----- Information shown

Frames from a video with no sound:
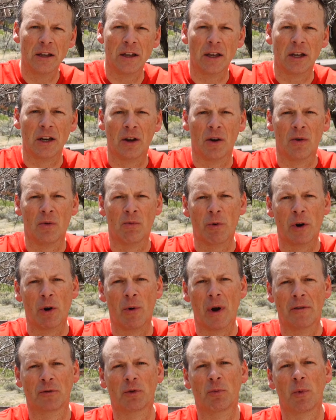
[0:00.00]
you know, we
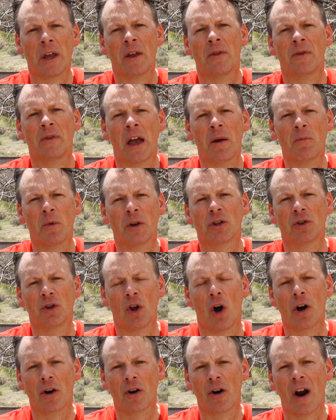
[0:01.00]
don't have to wait that much
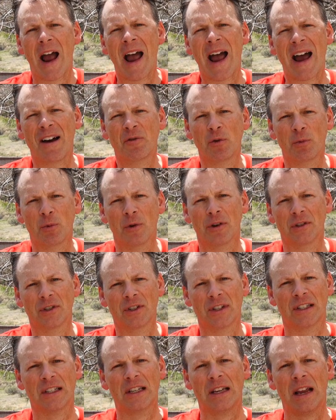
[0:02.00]
longer afterwards
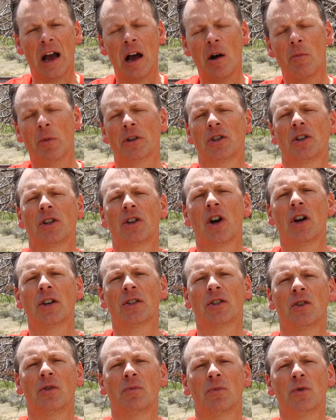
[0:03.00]
to see how much a
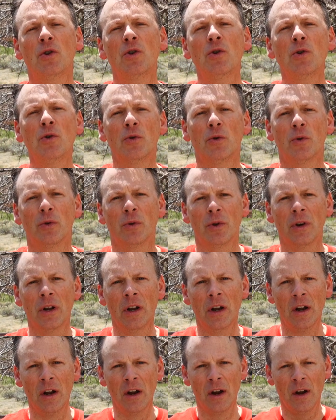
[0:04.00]
custom tune
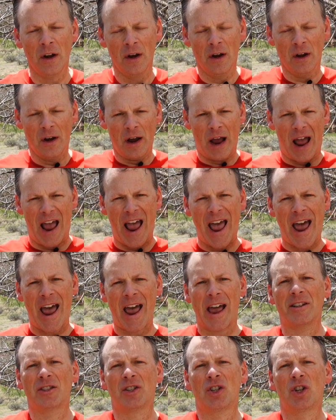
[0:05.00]

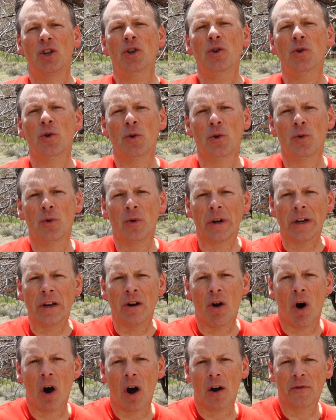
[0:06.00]
adds to an
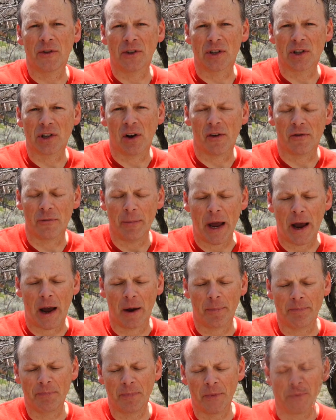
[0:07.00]
off-the-shelf
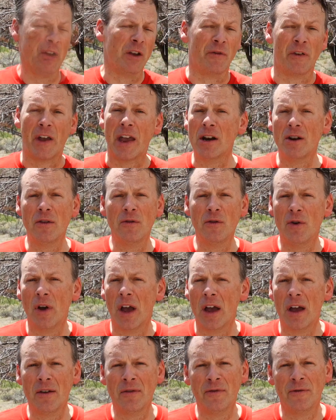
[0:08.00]
map. If any of you
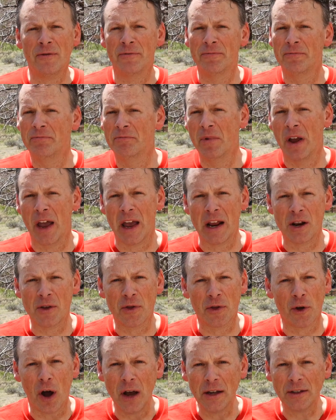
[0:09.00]
have any
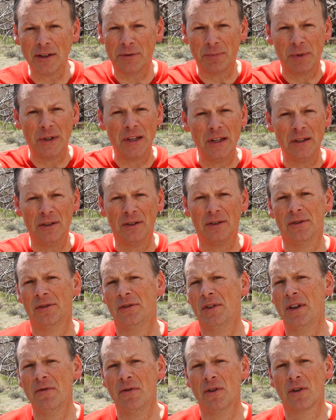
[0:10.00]
thoughts, please
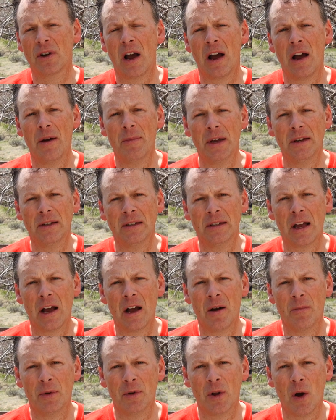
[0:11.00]
leave your comments
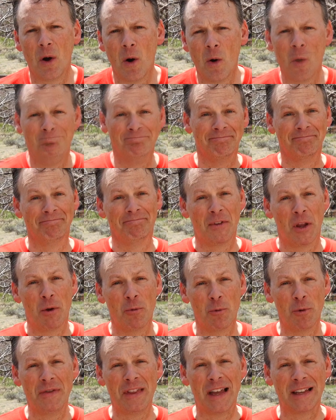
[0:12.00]
down below.
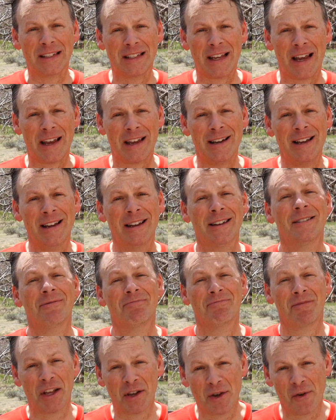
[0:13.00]
With that said,
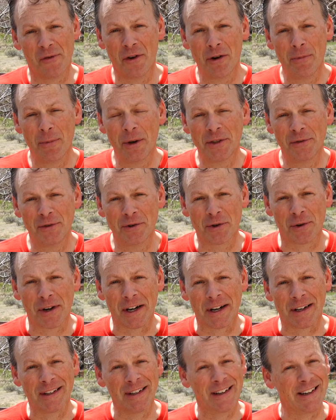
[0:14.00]
thank you very much for
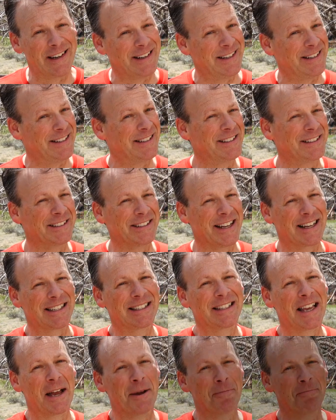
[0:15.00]
joining, and until
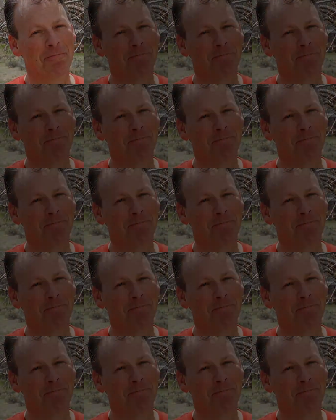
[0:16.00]
next time.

----------

* _Task objective_
Leave the pictures out and print the records above exactly as they stand.

* _Expected output_
Frames from a video with no sound:
[0:00.00]
you know, we
[0:01.00]
don't have to wait that much
[0:02.00]
longer afterwards
[0:03.00]
to see how much a
[0:04.00]
custom tune
[0:05.00]

[0:06.00]
adds to an
[0:07.00]
off-the-shelf
[0:08.00]
map. If any of you
[0:09.00]
have any
[0:10.00]
thoughts, please
[0:11.00]
leave your comments
[0:12.00]
down below.
[0:13.00]
With that said,
[0:14.00]
thank you very much for
[0:15.00]
joining, and until
[0:16.00]
next time.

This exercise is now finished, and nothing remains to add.